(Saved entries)
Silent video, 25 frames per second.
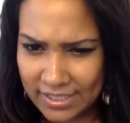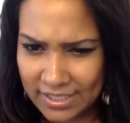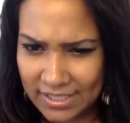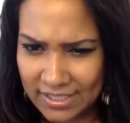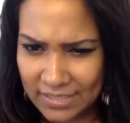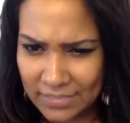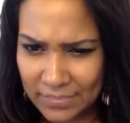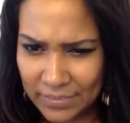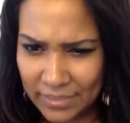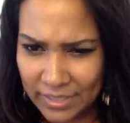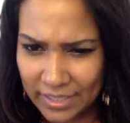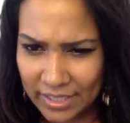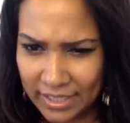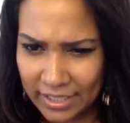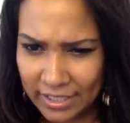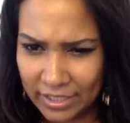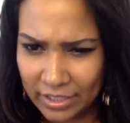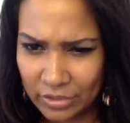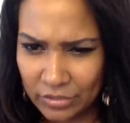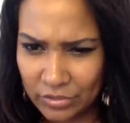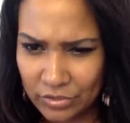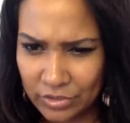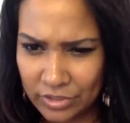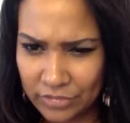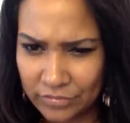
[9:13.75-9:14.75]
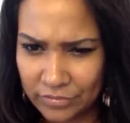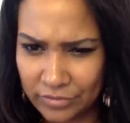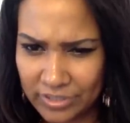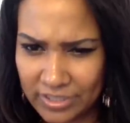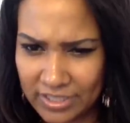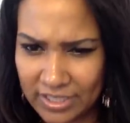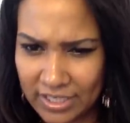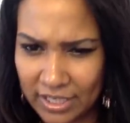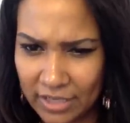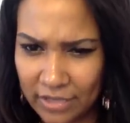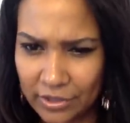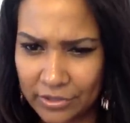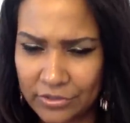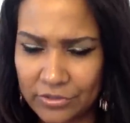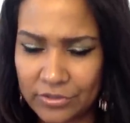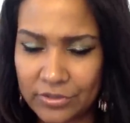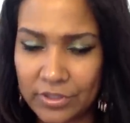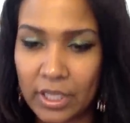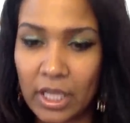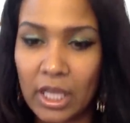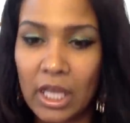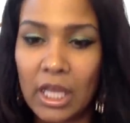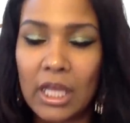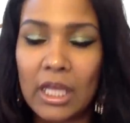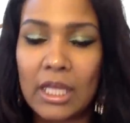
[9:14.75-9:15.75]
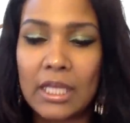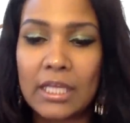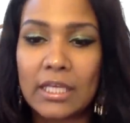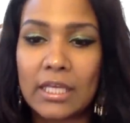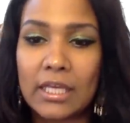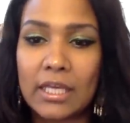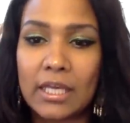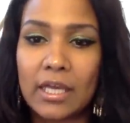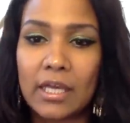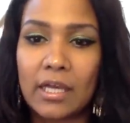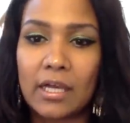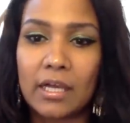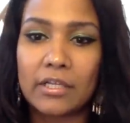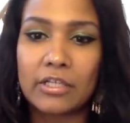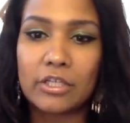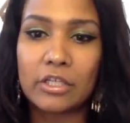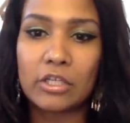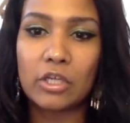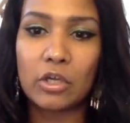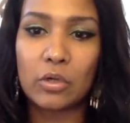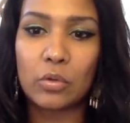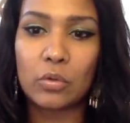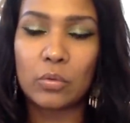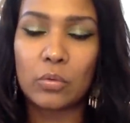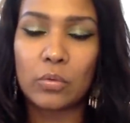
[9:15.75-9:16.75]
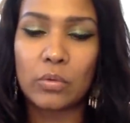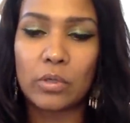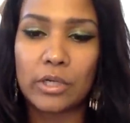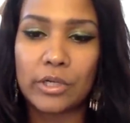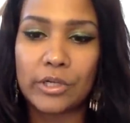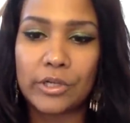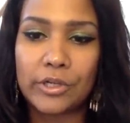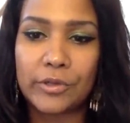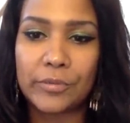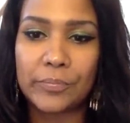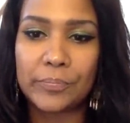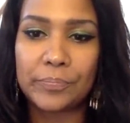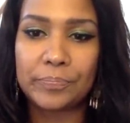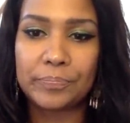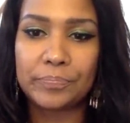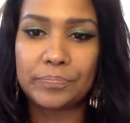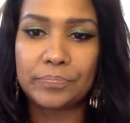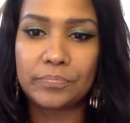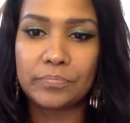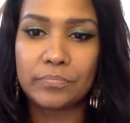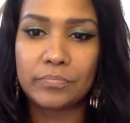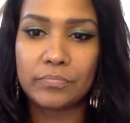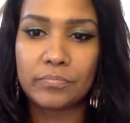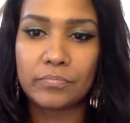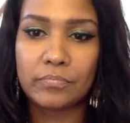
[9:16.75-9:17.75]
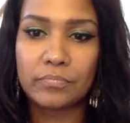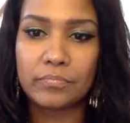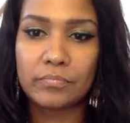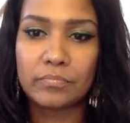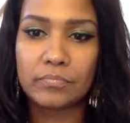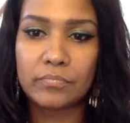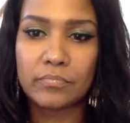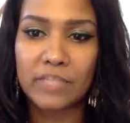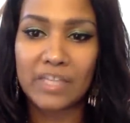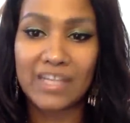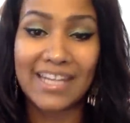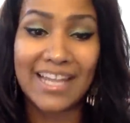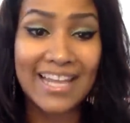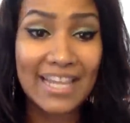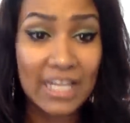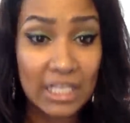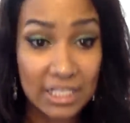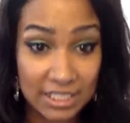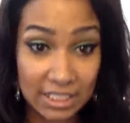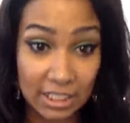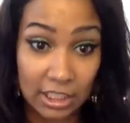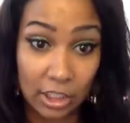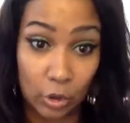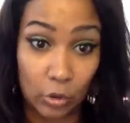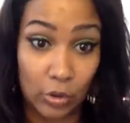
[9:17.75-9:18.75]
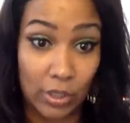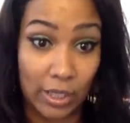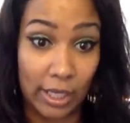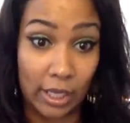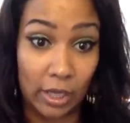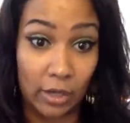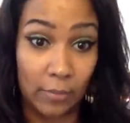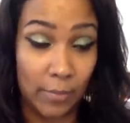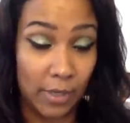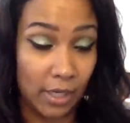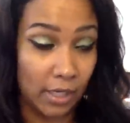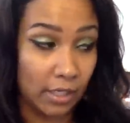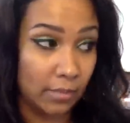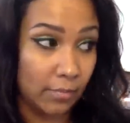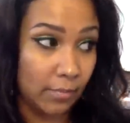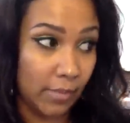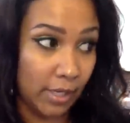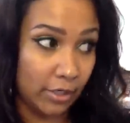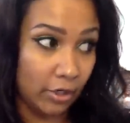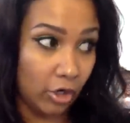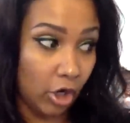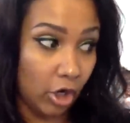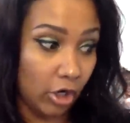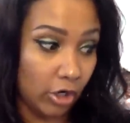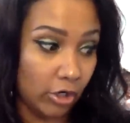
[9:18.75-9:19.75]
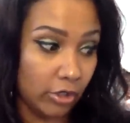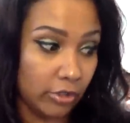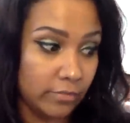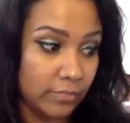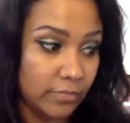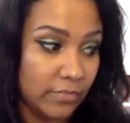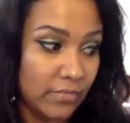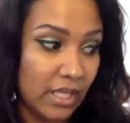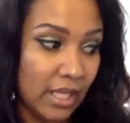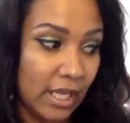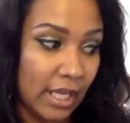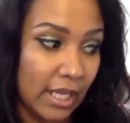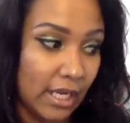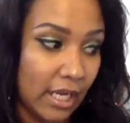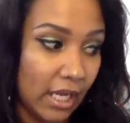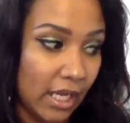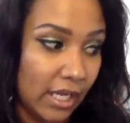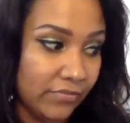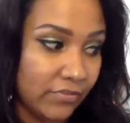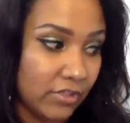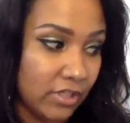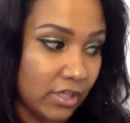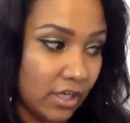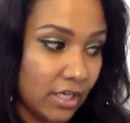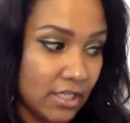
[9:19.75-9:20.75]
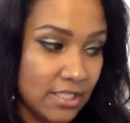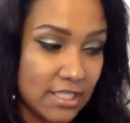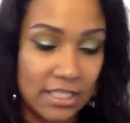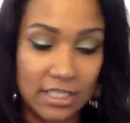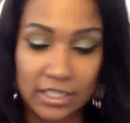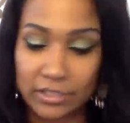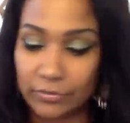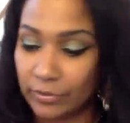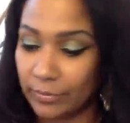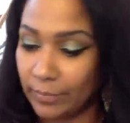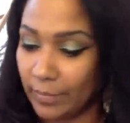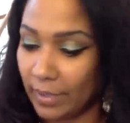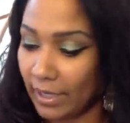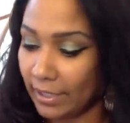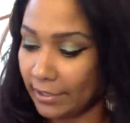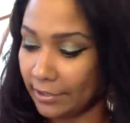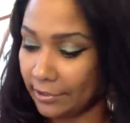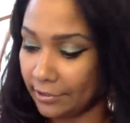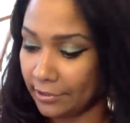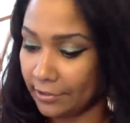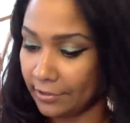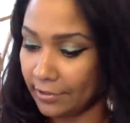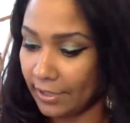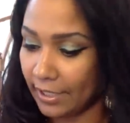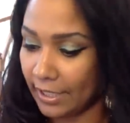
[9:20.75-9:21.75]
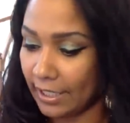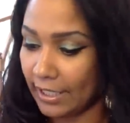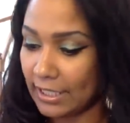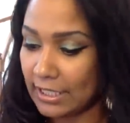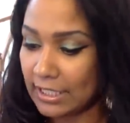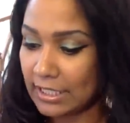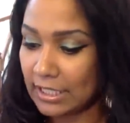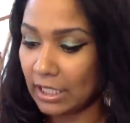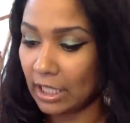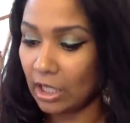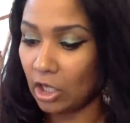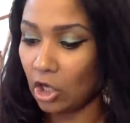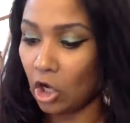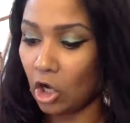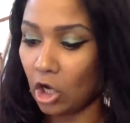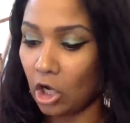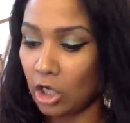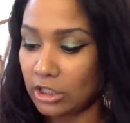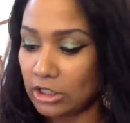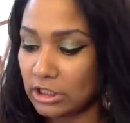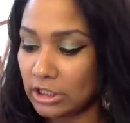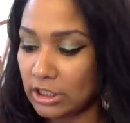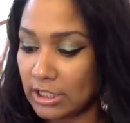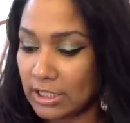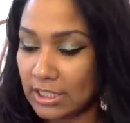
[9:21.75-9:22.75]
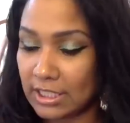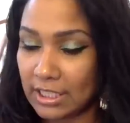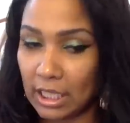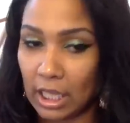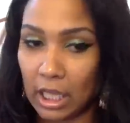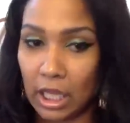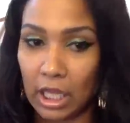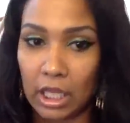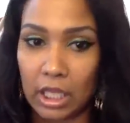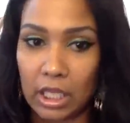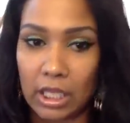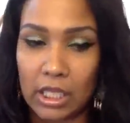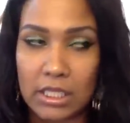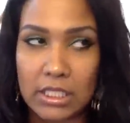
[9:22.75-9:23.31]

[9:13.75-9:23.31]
It's made a huge difference in how others. Yeah, you know, um, Layla's a little loud, my my daughter, and I have to constantly remind her. It's a conscious thing.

Work task:
Please restate the data word for word, leaving out any picture it holds.

Result of this exercise:
Silent video, 25 frames per second.
[9:13.75-9:14.75]
[9:14.75-9:15.75]
[9:15.75-9:16.75]
[9:16.75-9:17.75]
[9:17.75-9:18.75]
[9:18.75-9:19.75]
[9:19.75-9:20.75]
[9:20.75-9:21.75]
[9:21.75-9:22.75]
[9:22.75-9:23.31]

[9:13.75-9:23.31]
It's made a huge difference in how others. Yeah, you know, um, Layla's a little loud, my my daughter, and I have to constantly remind her. It's a conscious thing.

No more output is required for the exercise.